Her biggest economic decision had been to privatize North Sea oil operations and splurge the oil taxation revenue on income tax cuts and current spending. This was in contrast to Norway, which retained government stakes in its share of North Sea oil and invested the revenues from taxes and dividends in a national capital fund. By the time of Thatchers death, it was the biggest capital fund in the world, guaranteeing the welfare of every Norwegian today and of future generations. Meanwhile, much of Britains oil was in the hands of Chinese state (communist) enterprises, which is hardly what Thatcher had intended.
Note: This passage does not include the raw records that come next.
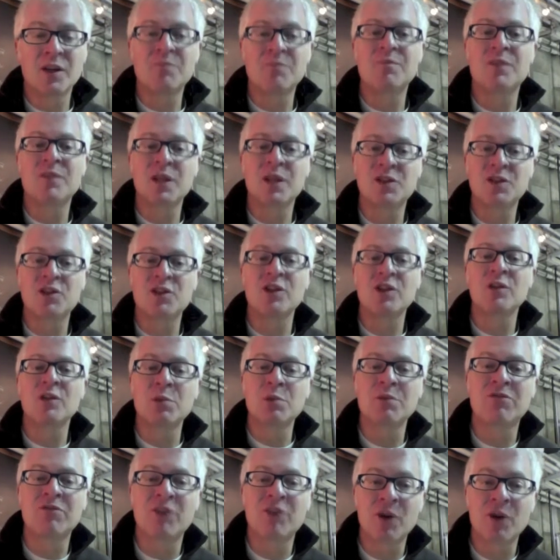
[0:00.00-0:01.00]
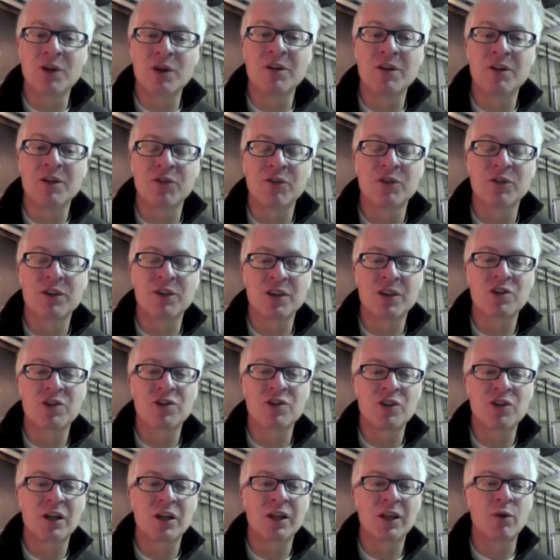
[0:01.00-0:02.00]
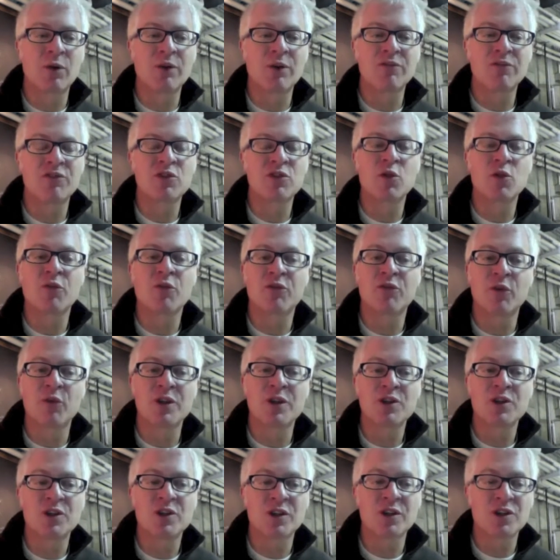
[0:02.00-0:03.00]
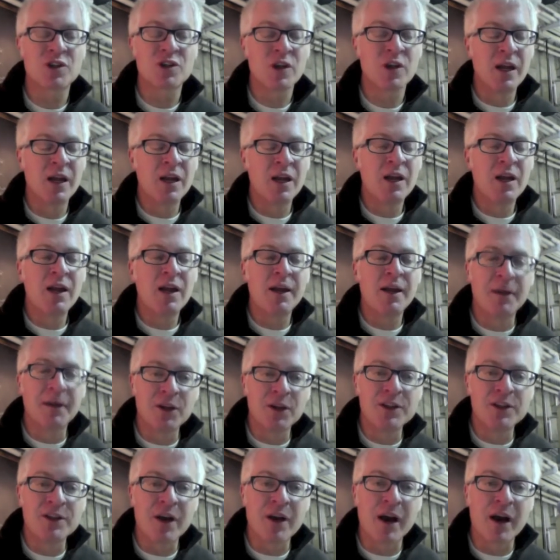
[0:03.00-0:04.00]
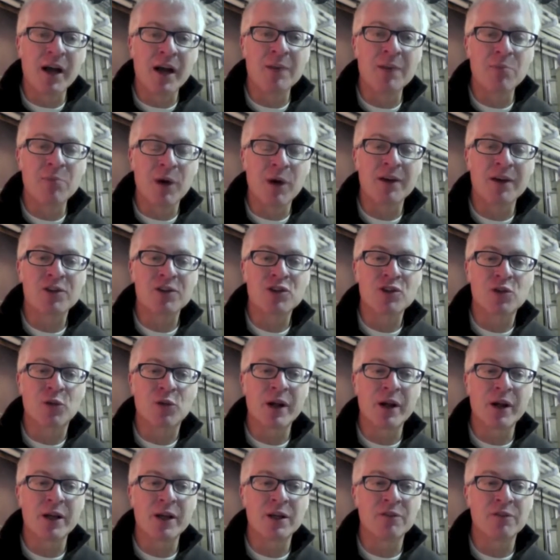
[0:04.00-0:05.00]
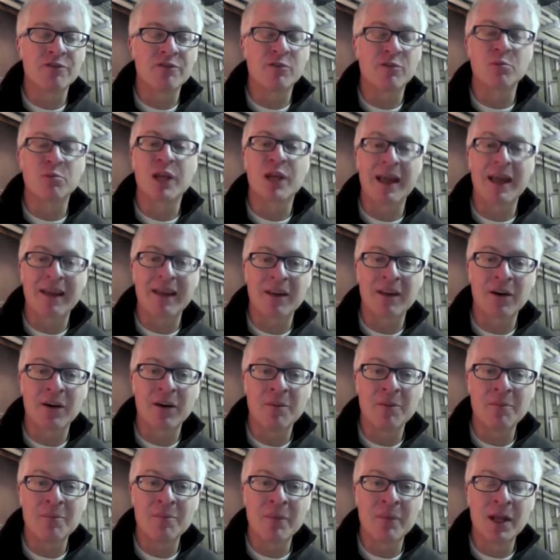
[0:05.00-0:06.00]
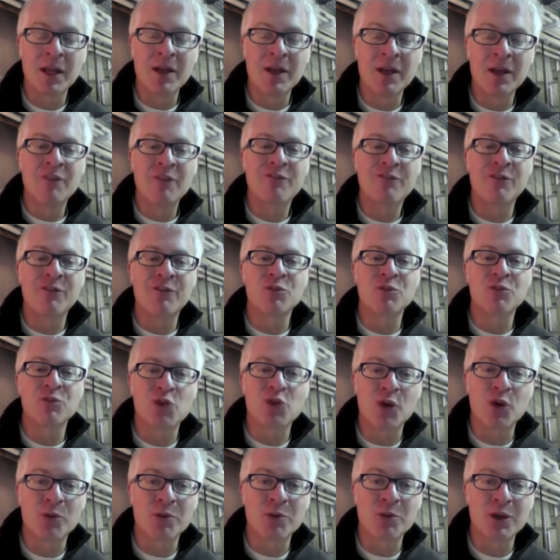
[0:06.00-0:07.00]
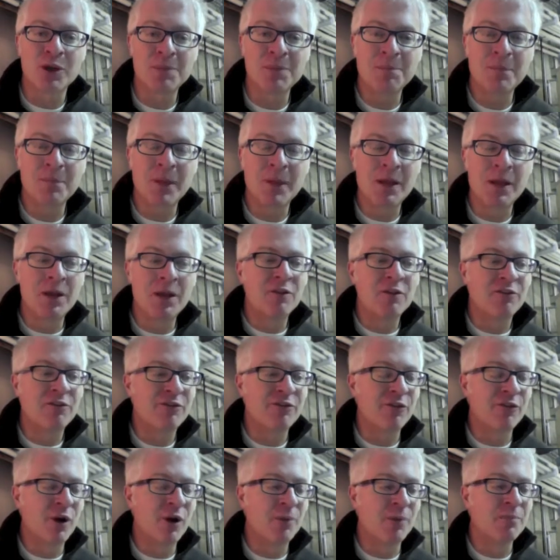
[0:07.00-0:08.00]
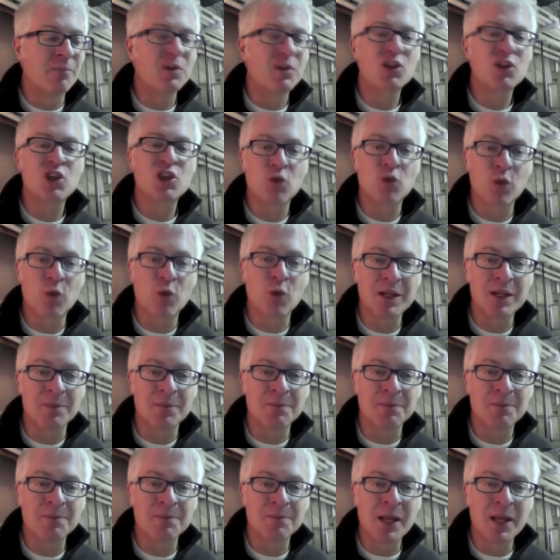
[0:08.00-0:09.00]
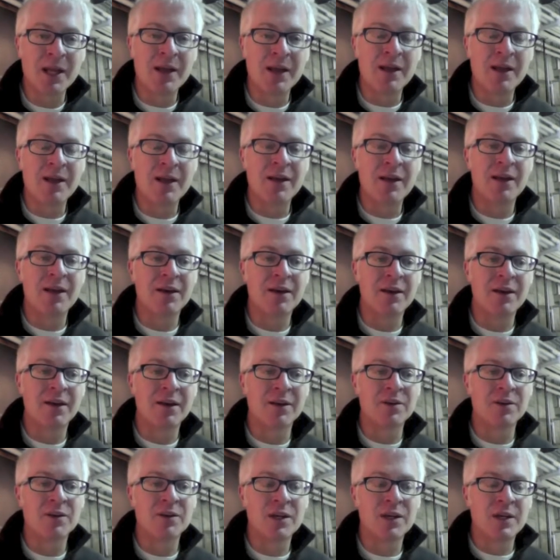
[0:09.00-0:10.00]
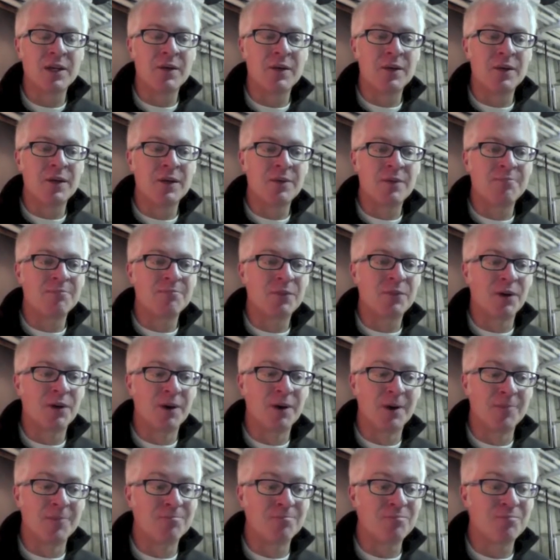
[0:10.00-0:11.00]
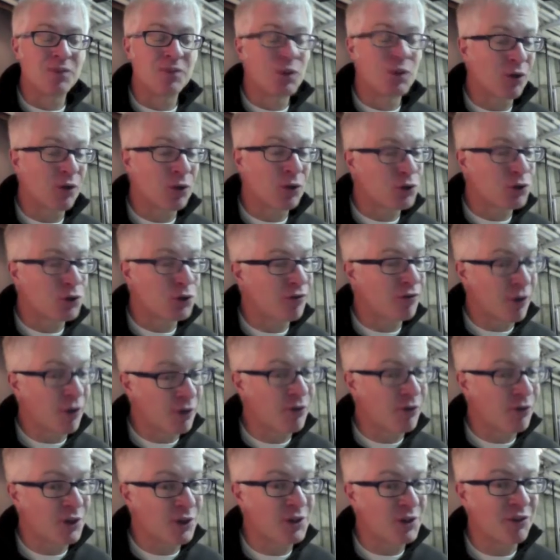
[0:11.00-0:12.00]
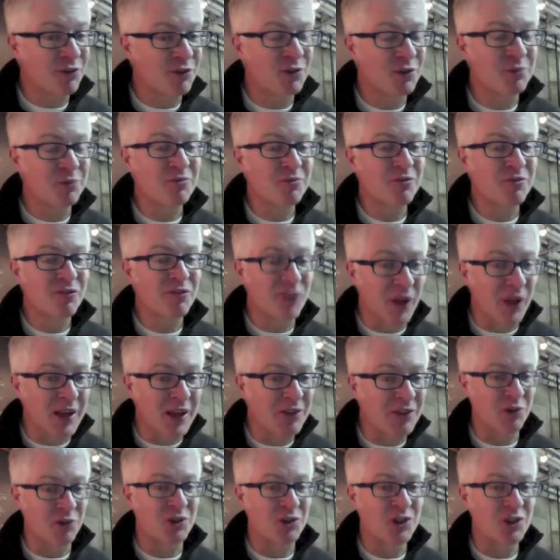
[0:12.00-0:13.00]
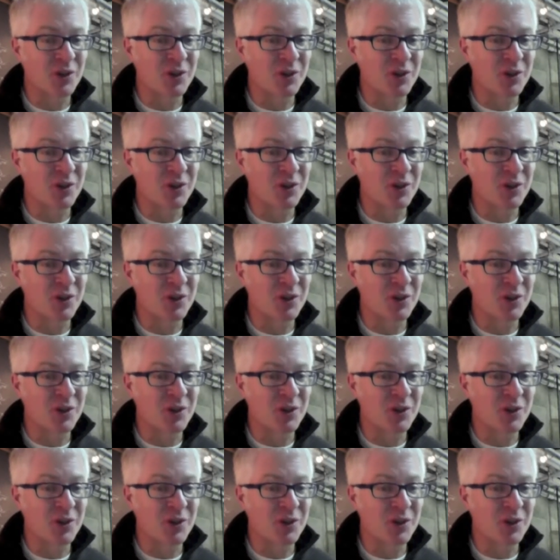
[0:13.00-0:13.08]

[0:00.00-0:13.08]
they tend to be very different. That's exactly right. So, for instance, LDI buys grain from Canada, from Germany, from Sweden, and those are very, very different flavors.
Thatchers successor as Prime Minister, John Major, privatized British Rail. One extraordinary aspect of the legislation was a clause ruling out just one possible operator, the British government. Profitable bits of the railways came to be owned by French and German state operators, acting on behalf of their societies. It should have been clear by then that privatization was little more than an invitation to foreign capital to colonize Britains commons. But worse was to follow. Thatcher began the privatization of the most precious part of Britains social commons, the National Health Service, through what her economic advisers called the micro-politics of privatization. The idea was that the government should gradually cut resources for a popular service so as to undermine faith in its capacity to deliver, leading to acceptance of privatization. But the Blair government did most to accelerate NHS privatization and colonization. By 2018, much of the NHS was in the hands of private providers, even though the pretence was preserved that it was still a public service and an embodiment of the traditions of universalism.

Finally, as this book will show, the Coalition government of the Conservatives and Liberal Democrats, and the subsequent Conservative governments, accelerated the privatization and plunder of the commons under the umbrella of austerity. That has further devalued society and accentuated inequality. In discussing what has happened, why it has happened, and what impact it has had, there is one underlying message: We want our commons back!